Leaving the pictures aside, repeat every line below exactly.

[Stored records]

·····

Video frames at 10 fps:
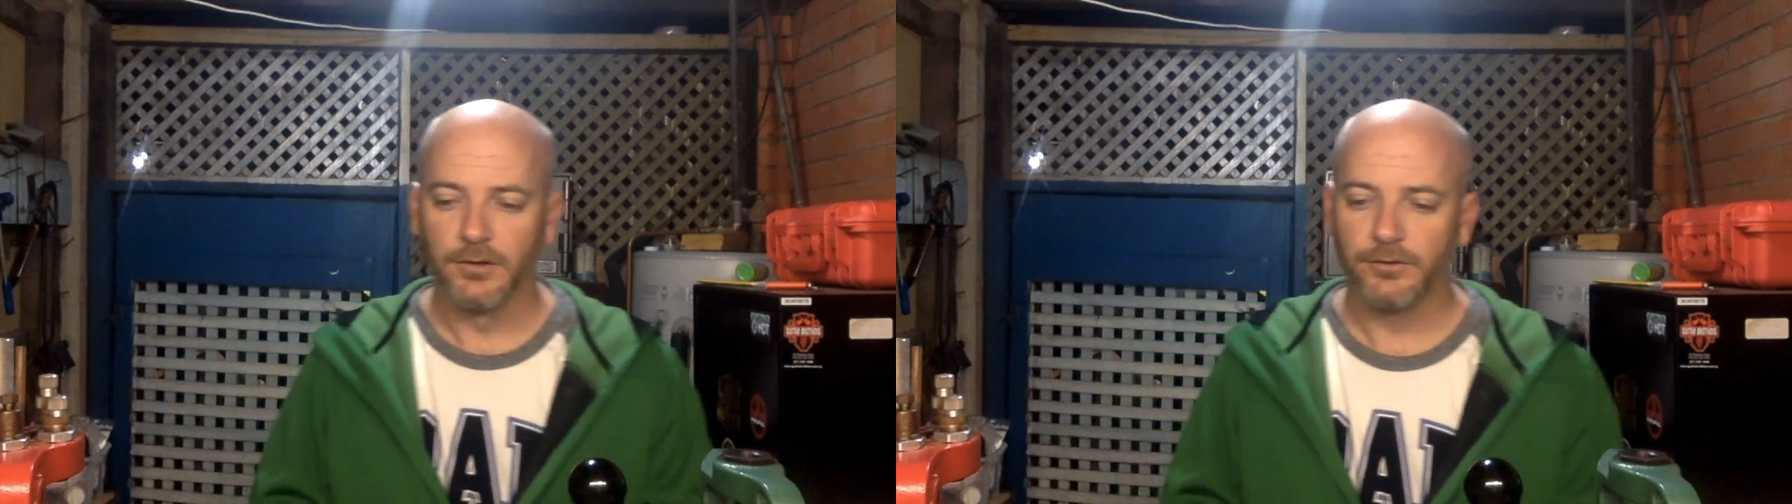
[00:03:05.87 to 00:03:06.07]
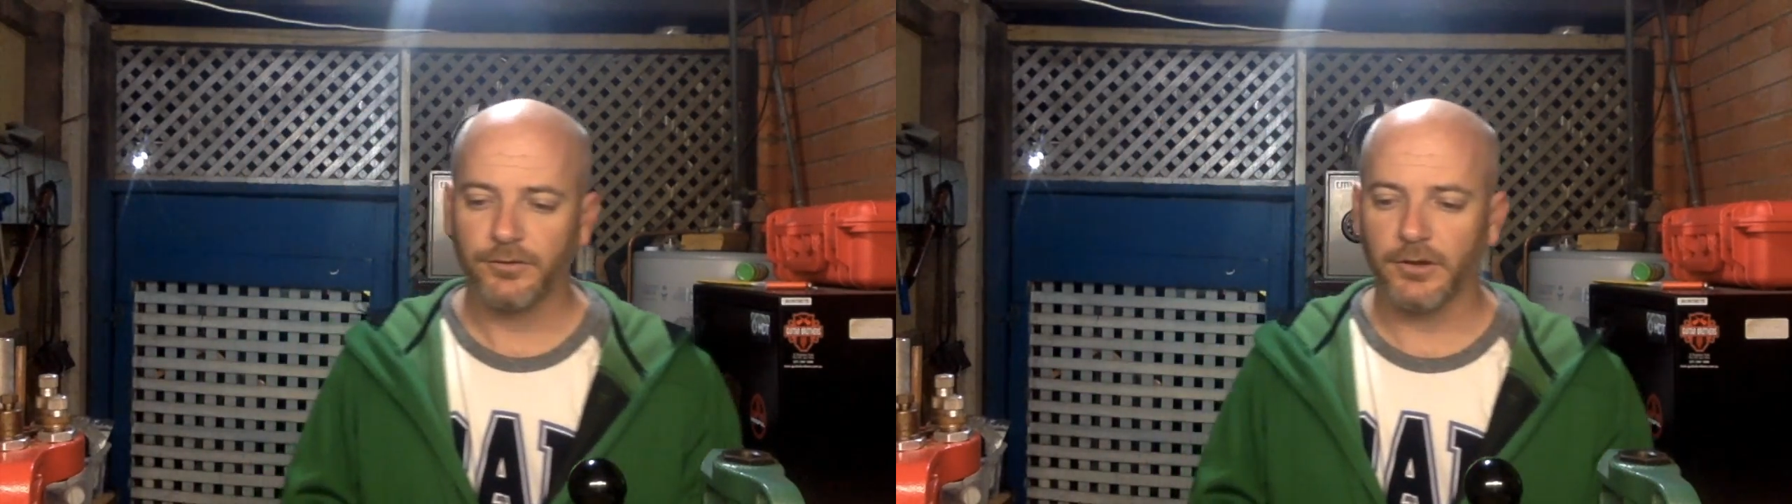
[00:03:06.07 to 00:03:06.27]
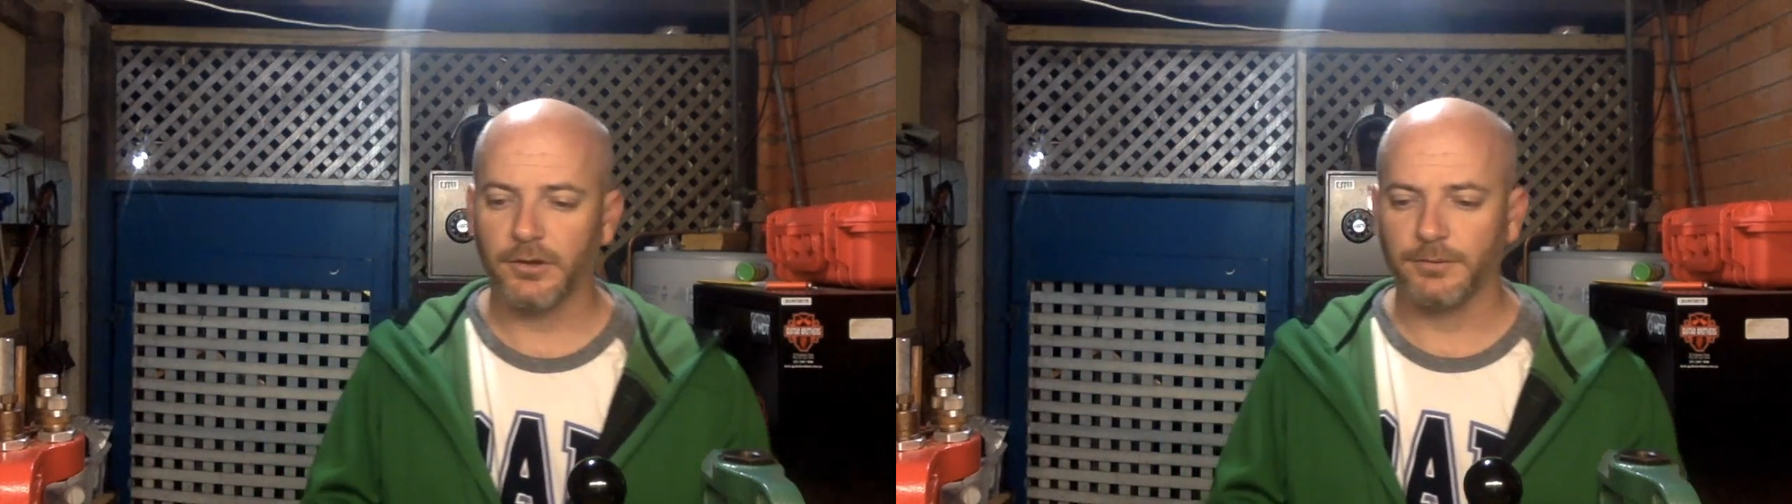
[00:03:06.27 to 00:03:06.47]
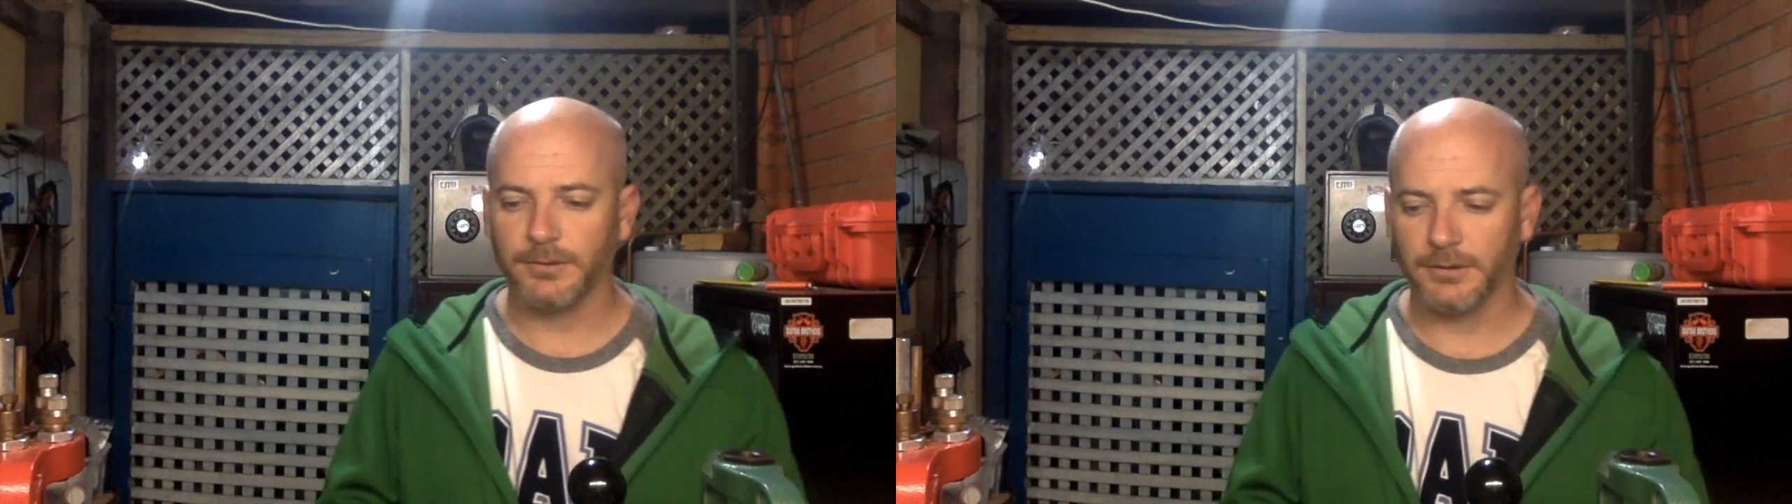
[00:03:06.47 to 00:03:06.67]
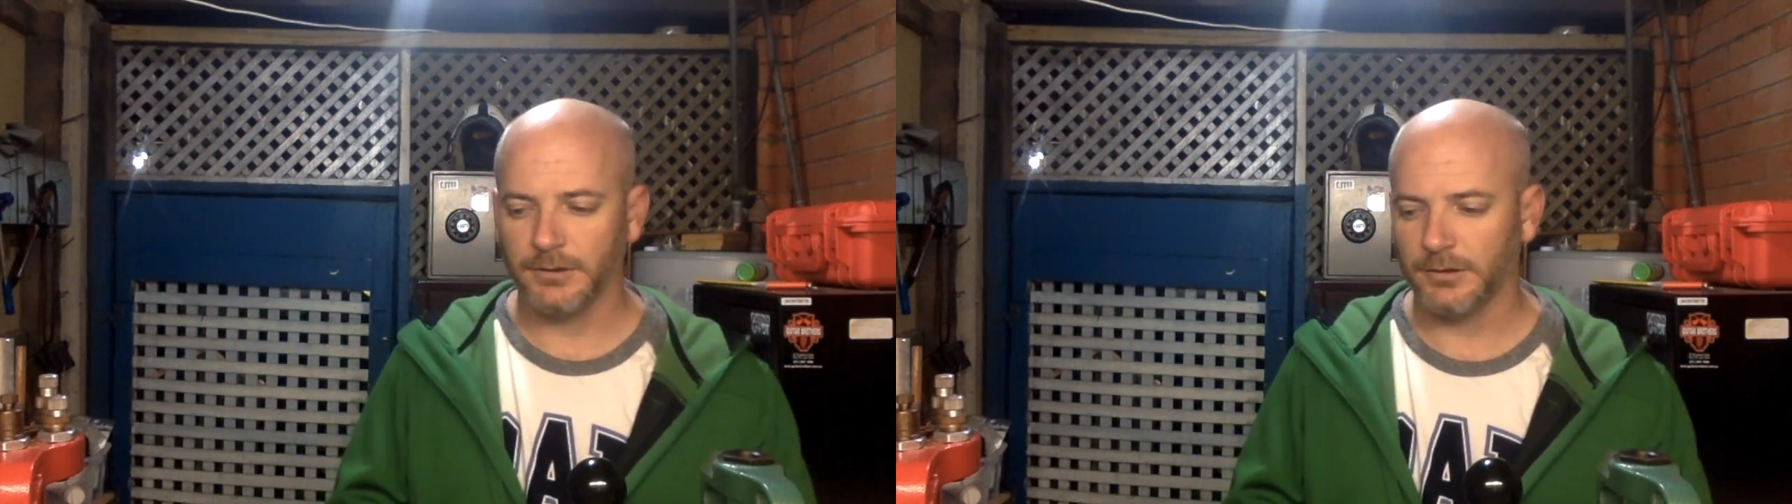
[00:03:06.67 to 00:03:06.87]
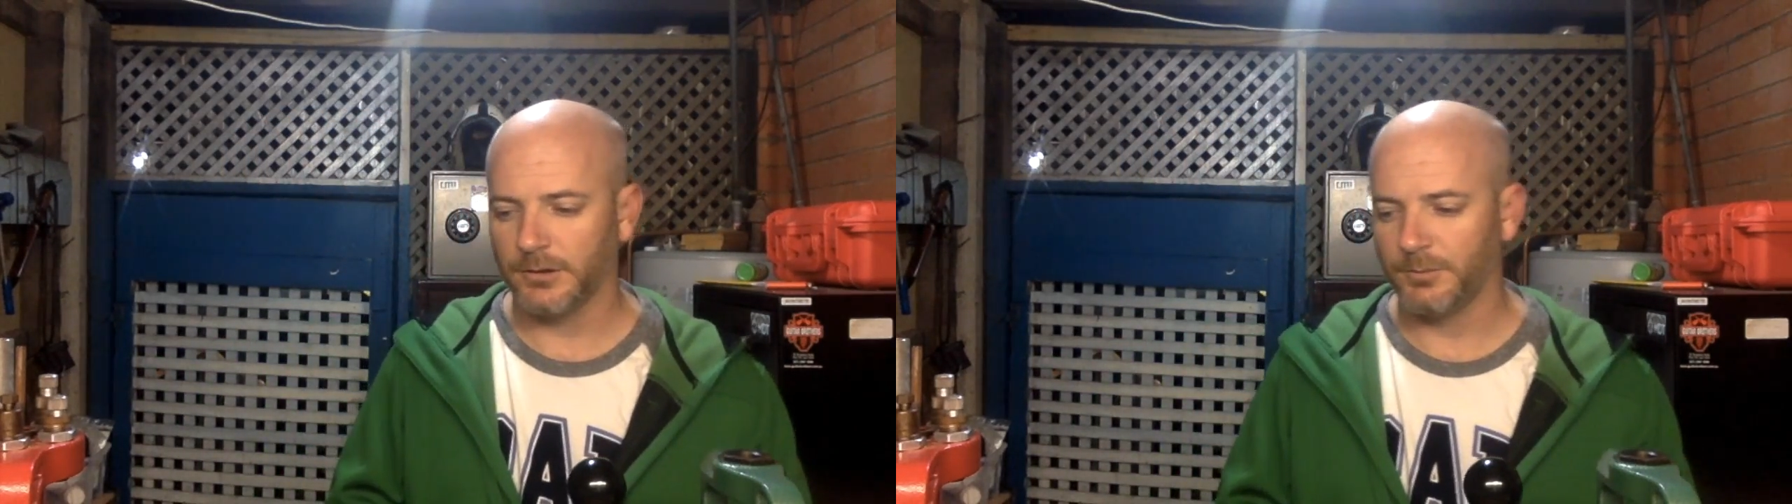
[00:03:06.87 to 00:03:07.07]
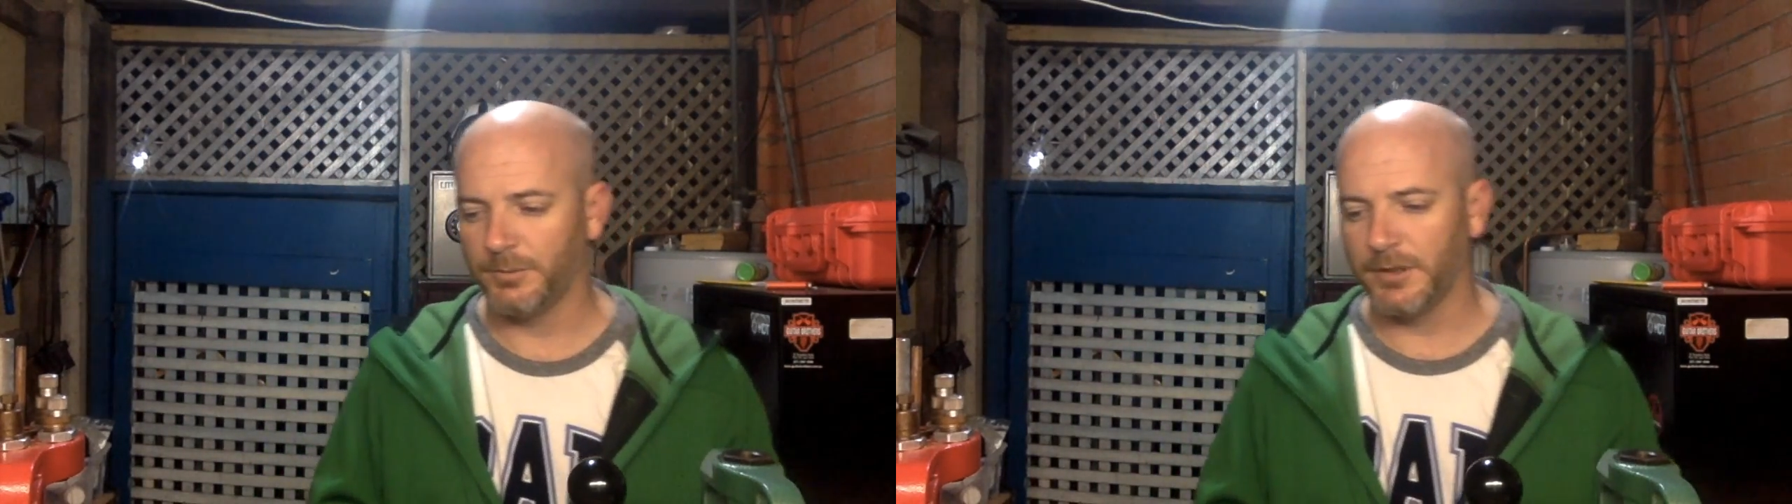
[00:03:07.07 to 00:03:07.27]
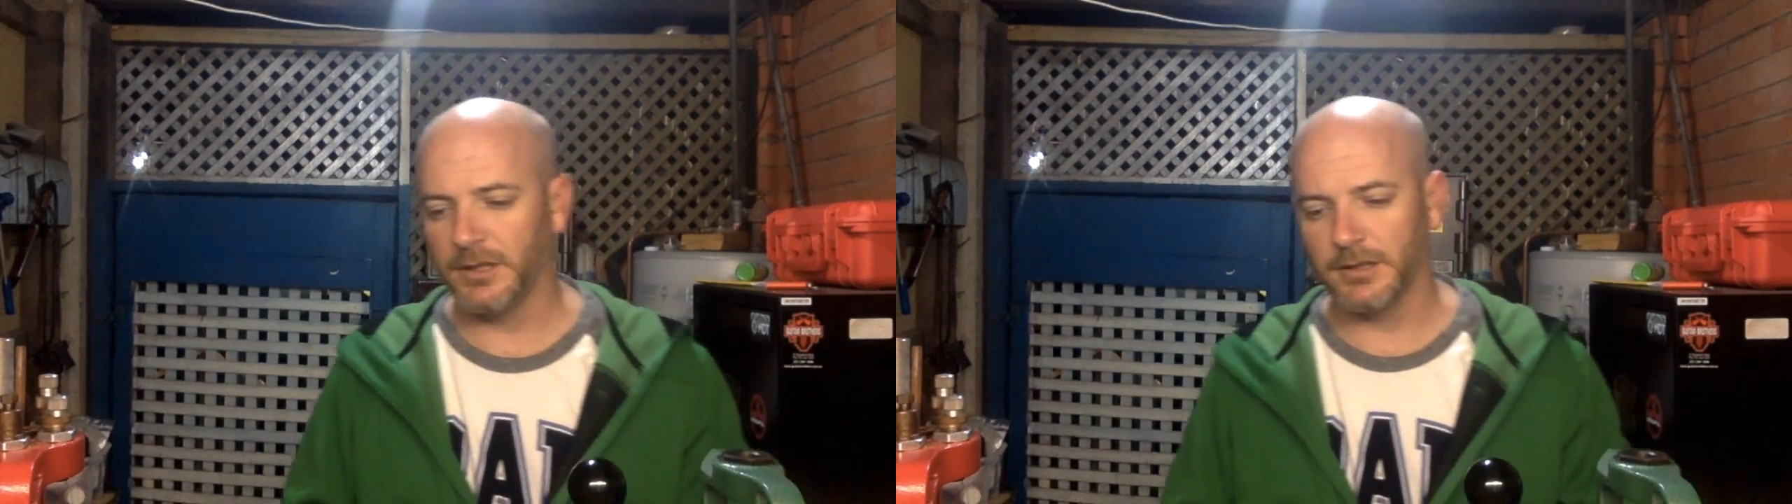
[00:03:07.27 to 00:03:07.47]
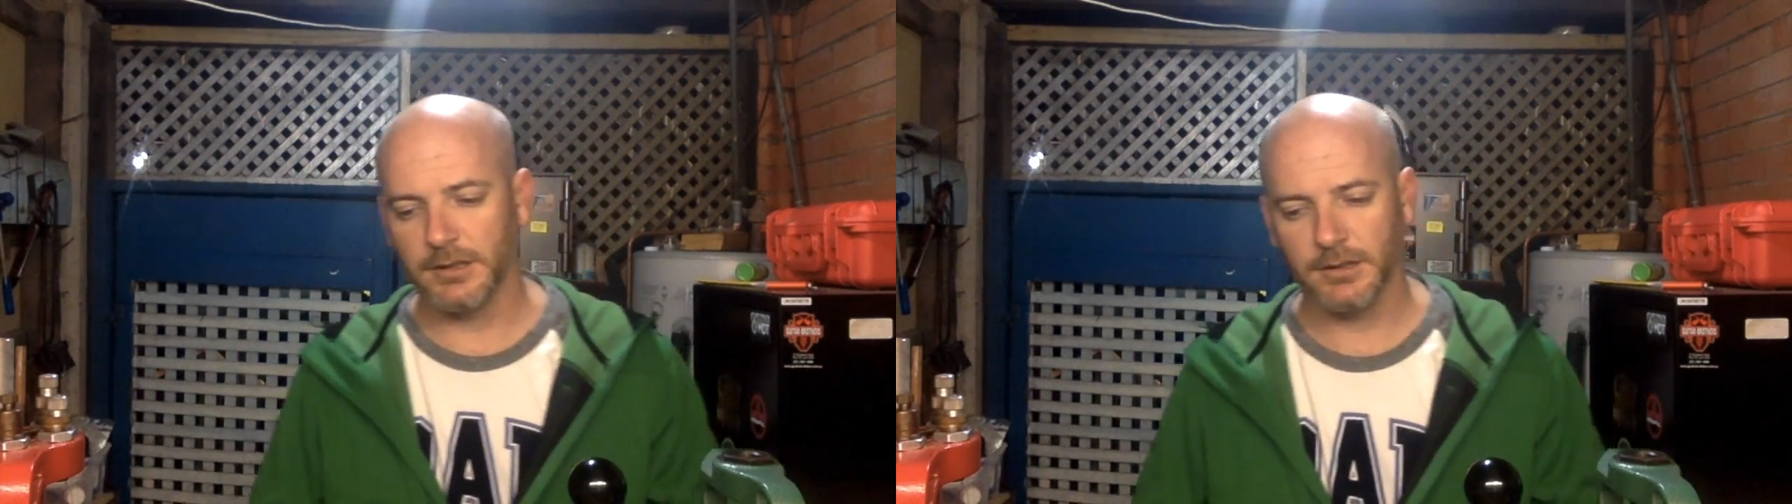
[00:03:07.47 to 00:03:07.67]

So, my mate,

·····

**RESPONSE BOX**
Video frames at 10 fps:
[00:03:05.87 to 00:03:06.07]
[00:03:06.07 to 00:03:06.27]
[00:03:06.27 to 00:03:06.47]
[00:03:06.47 to 00:03:06.67]
[00:03:06.67 to 00:03:06.87]
[00:03:06.87 to 00:03:07.07]
[00:03:07.07 to 00:03:07.27]
[00:03:07.27 to 00:03:07.47]
[00:03:07.47 to 00:03:07.67]

So, my mate,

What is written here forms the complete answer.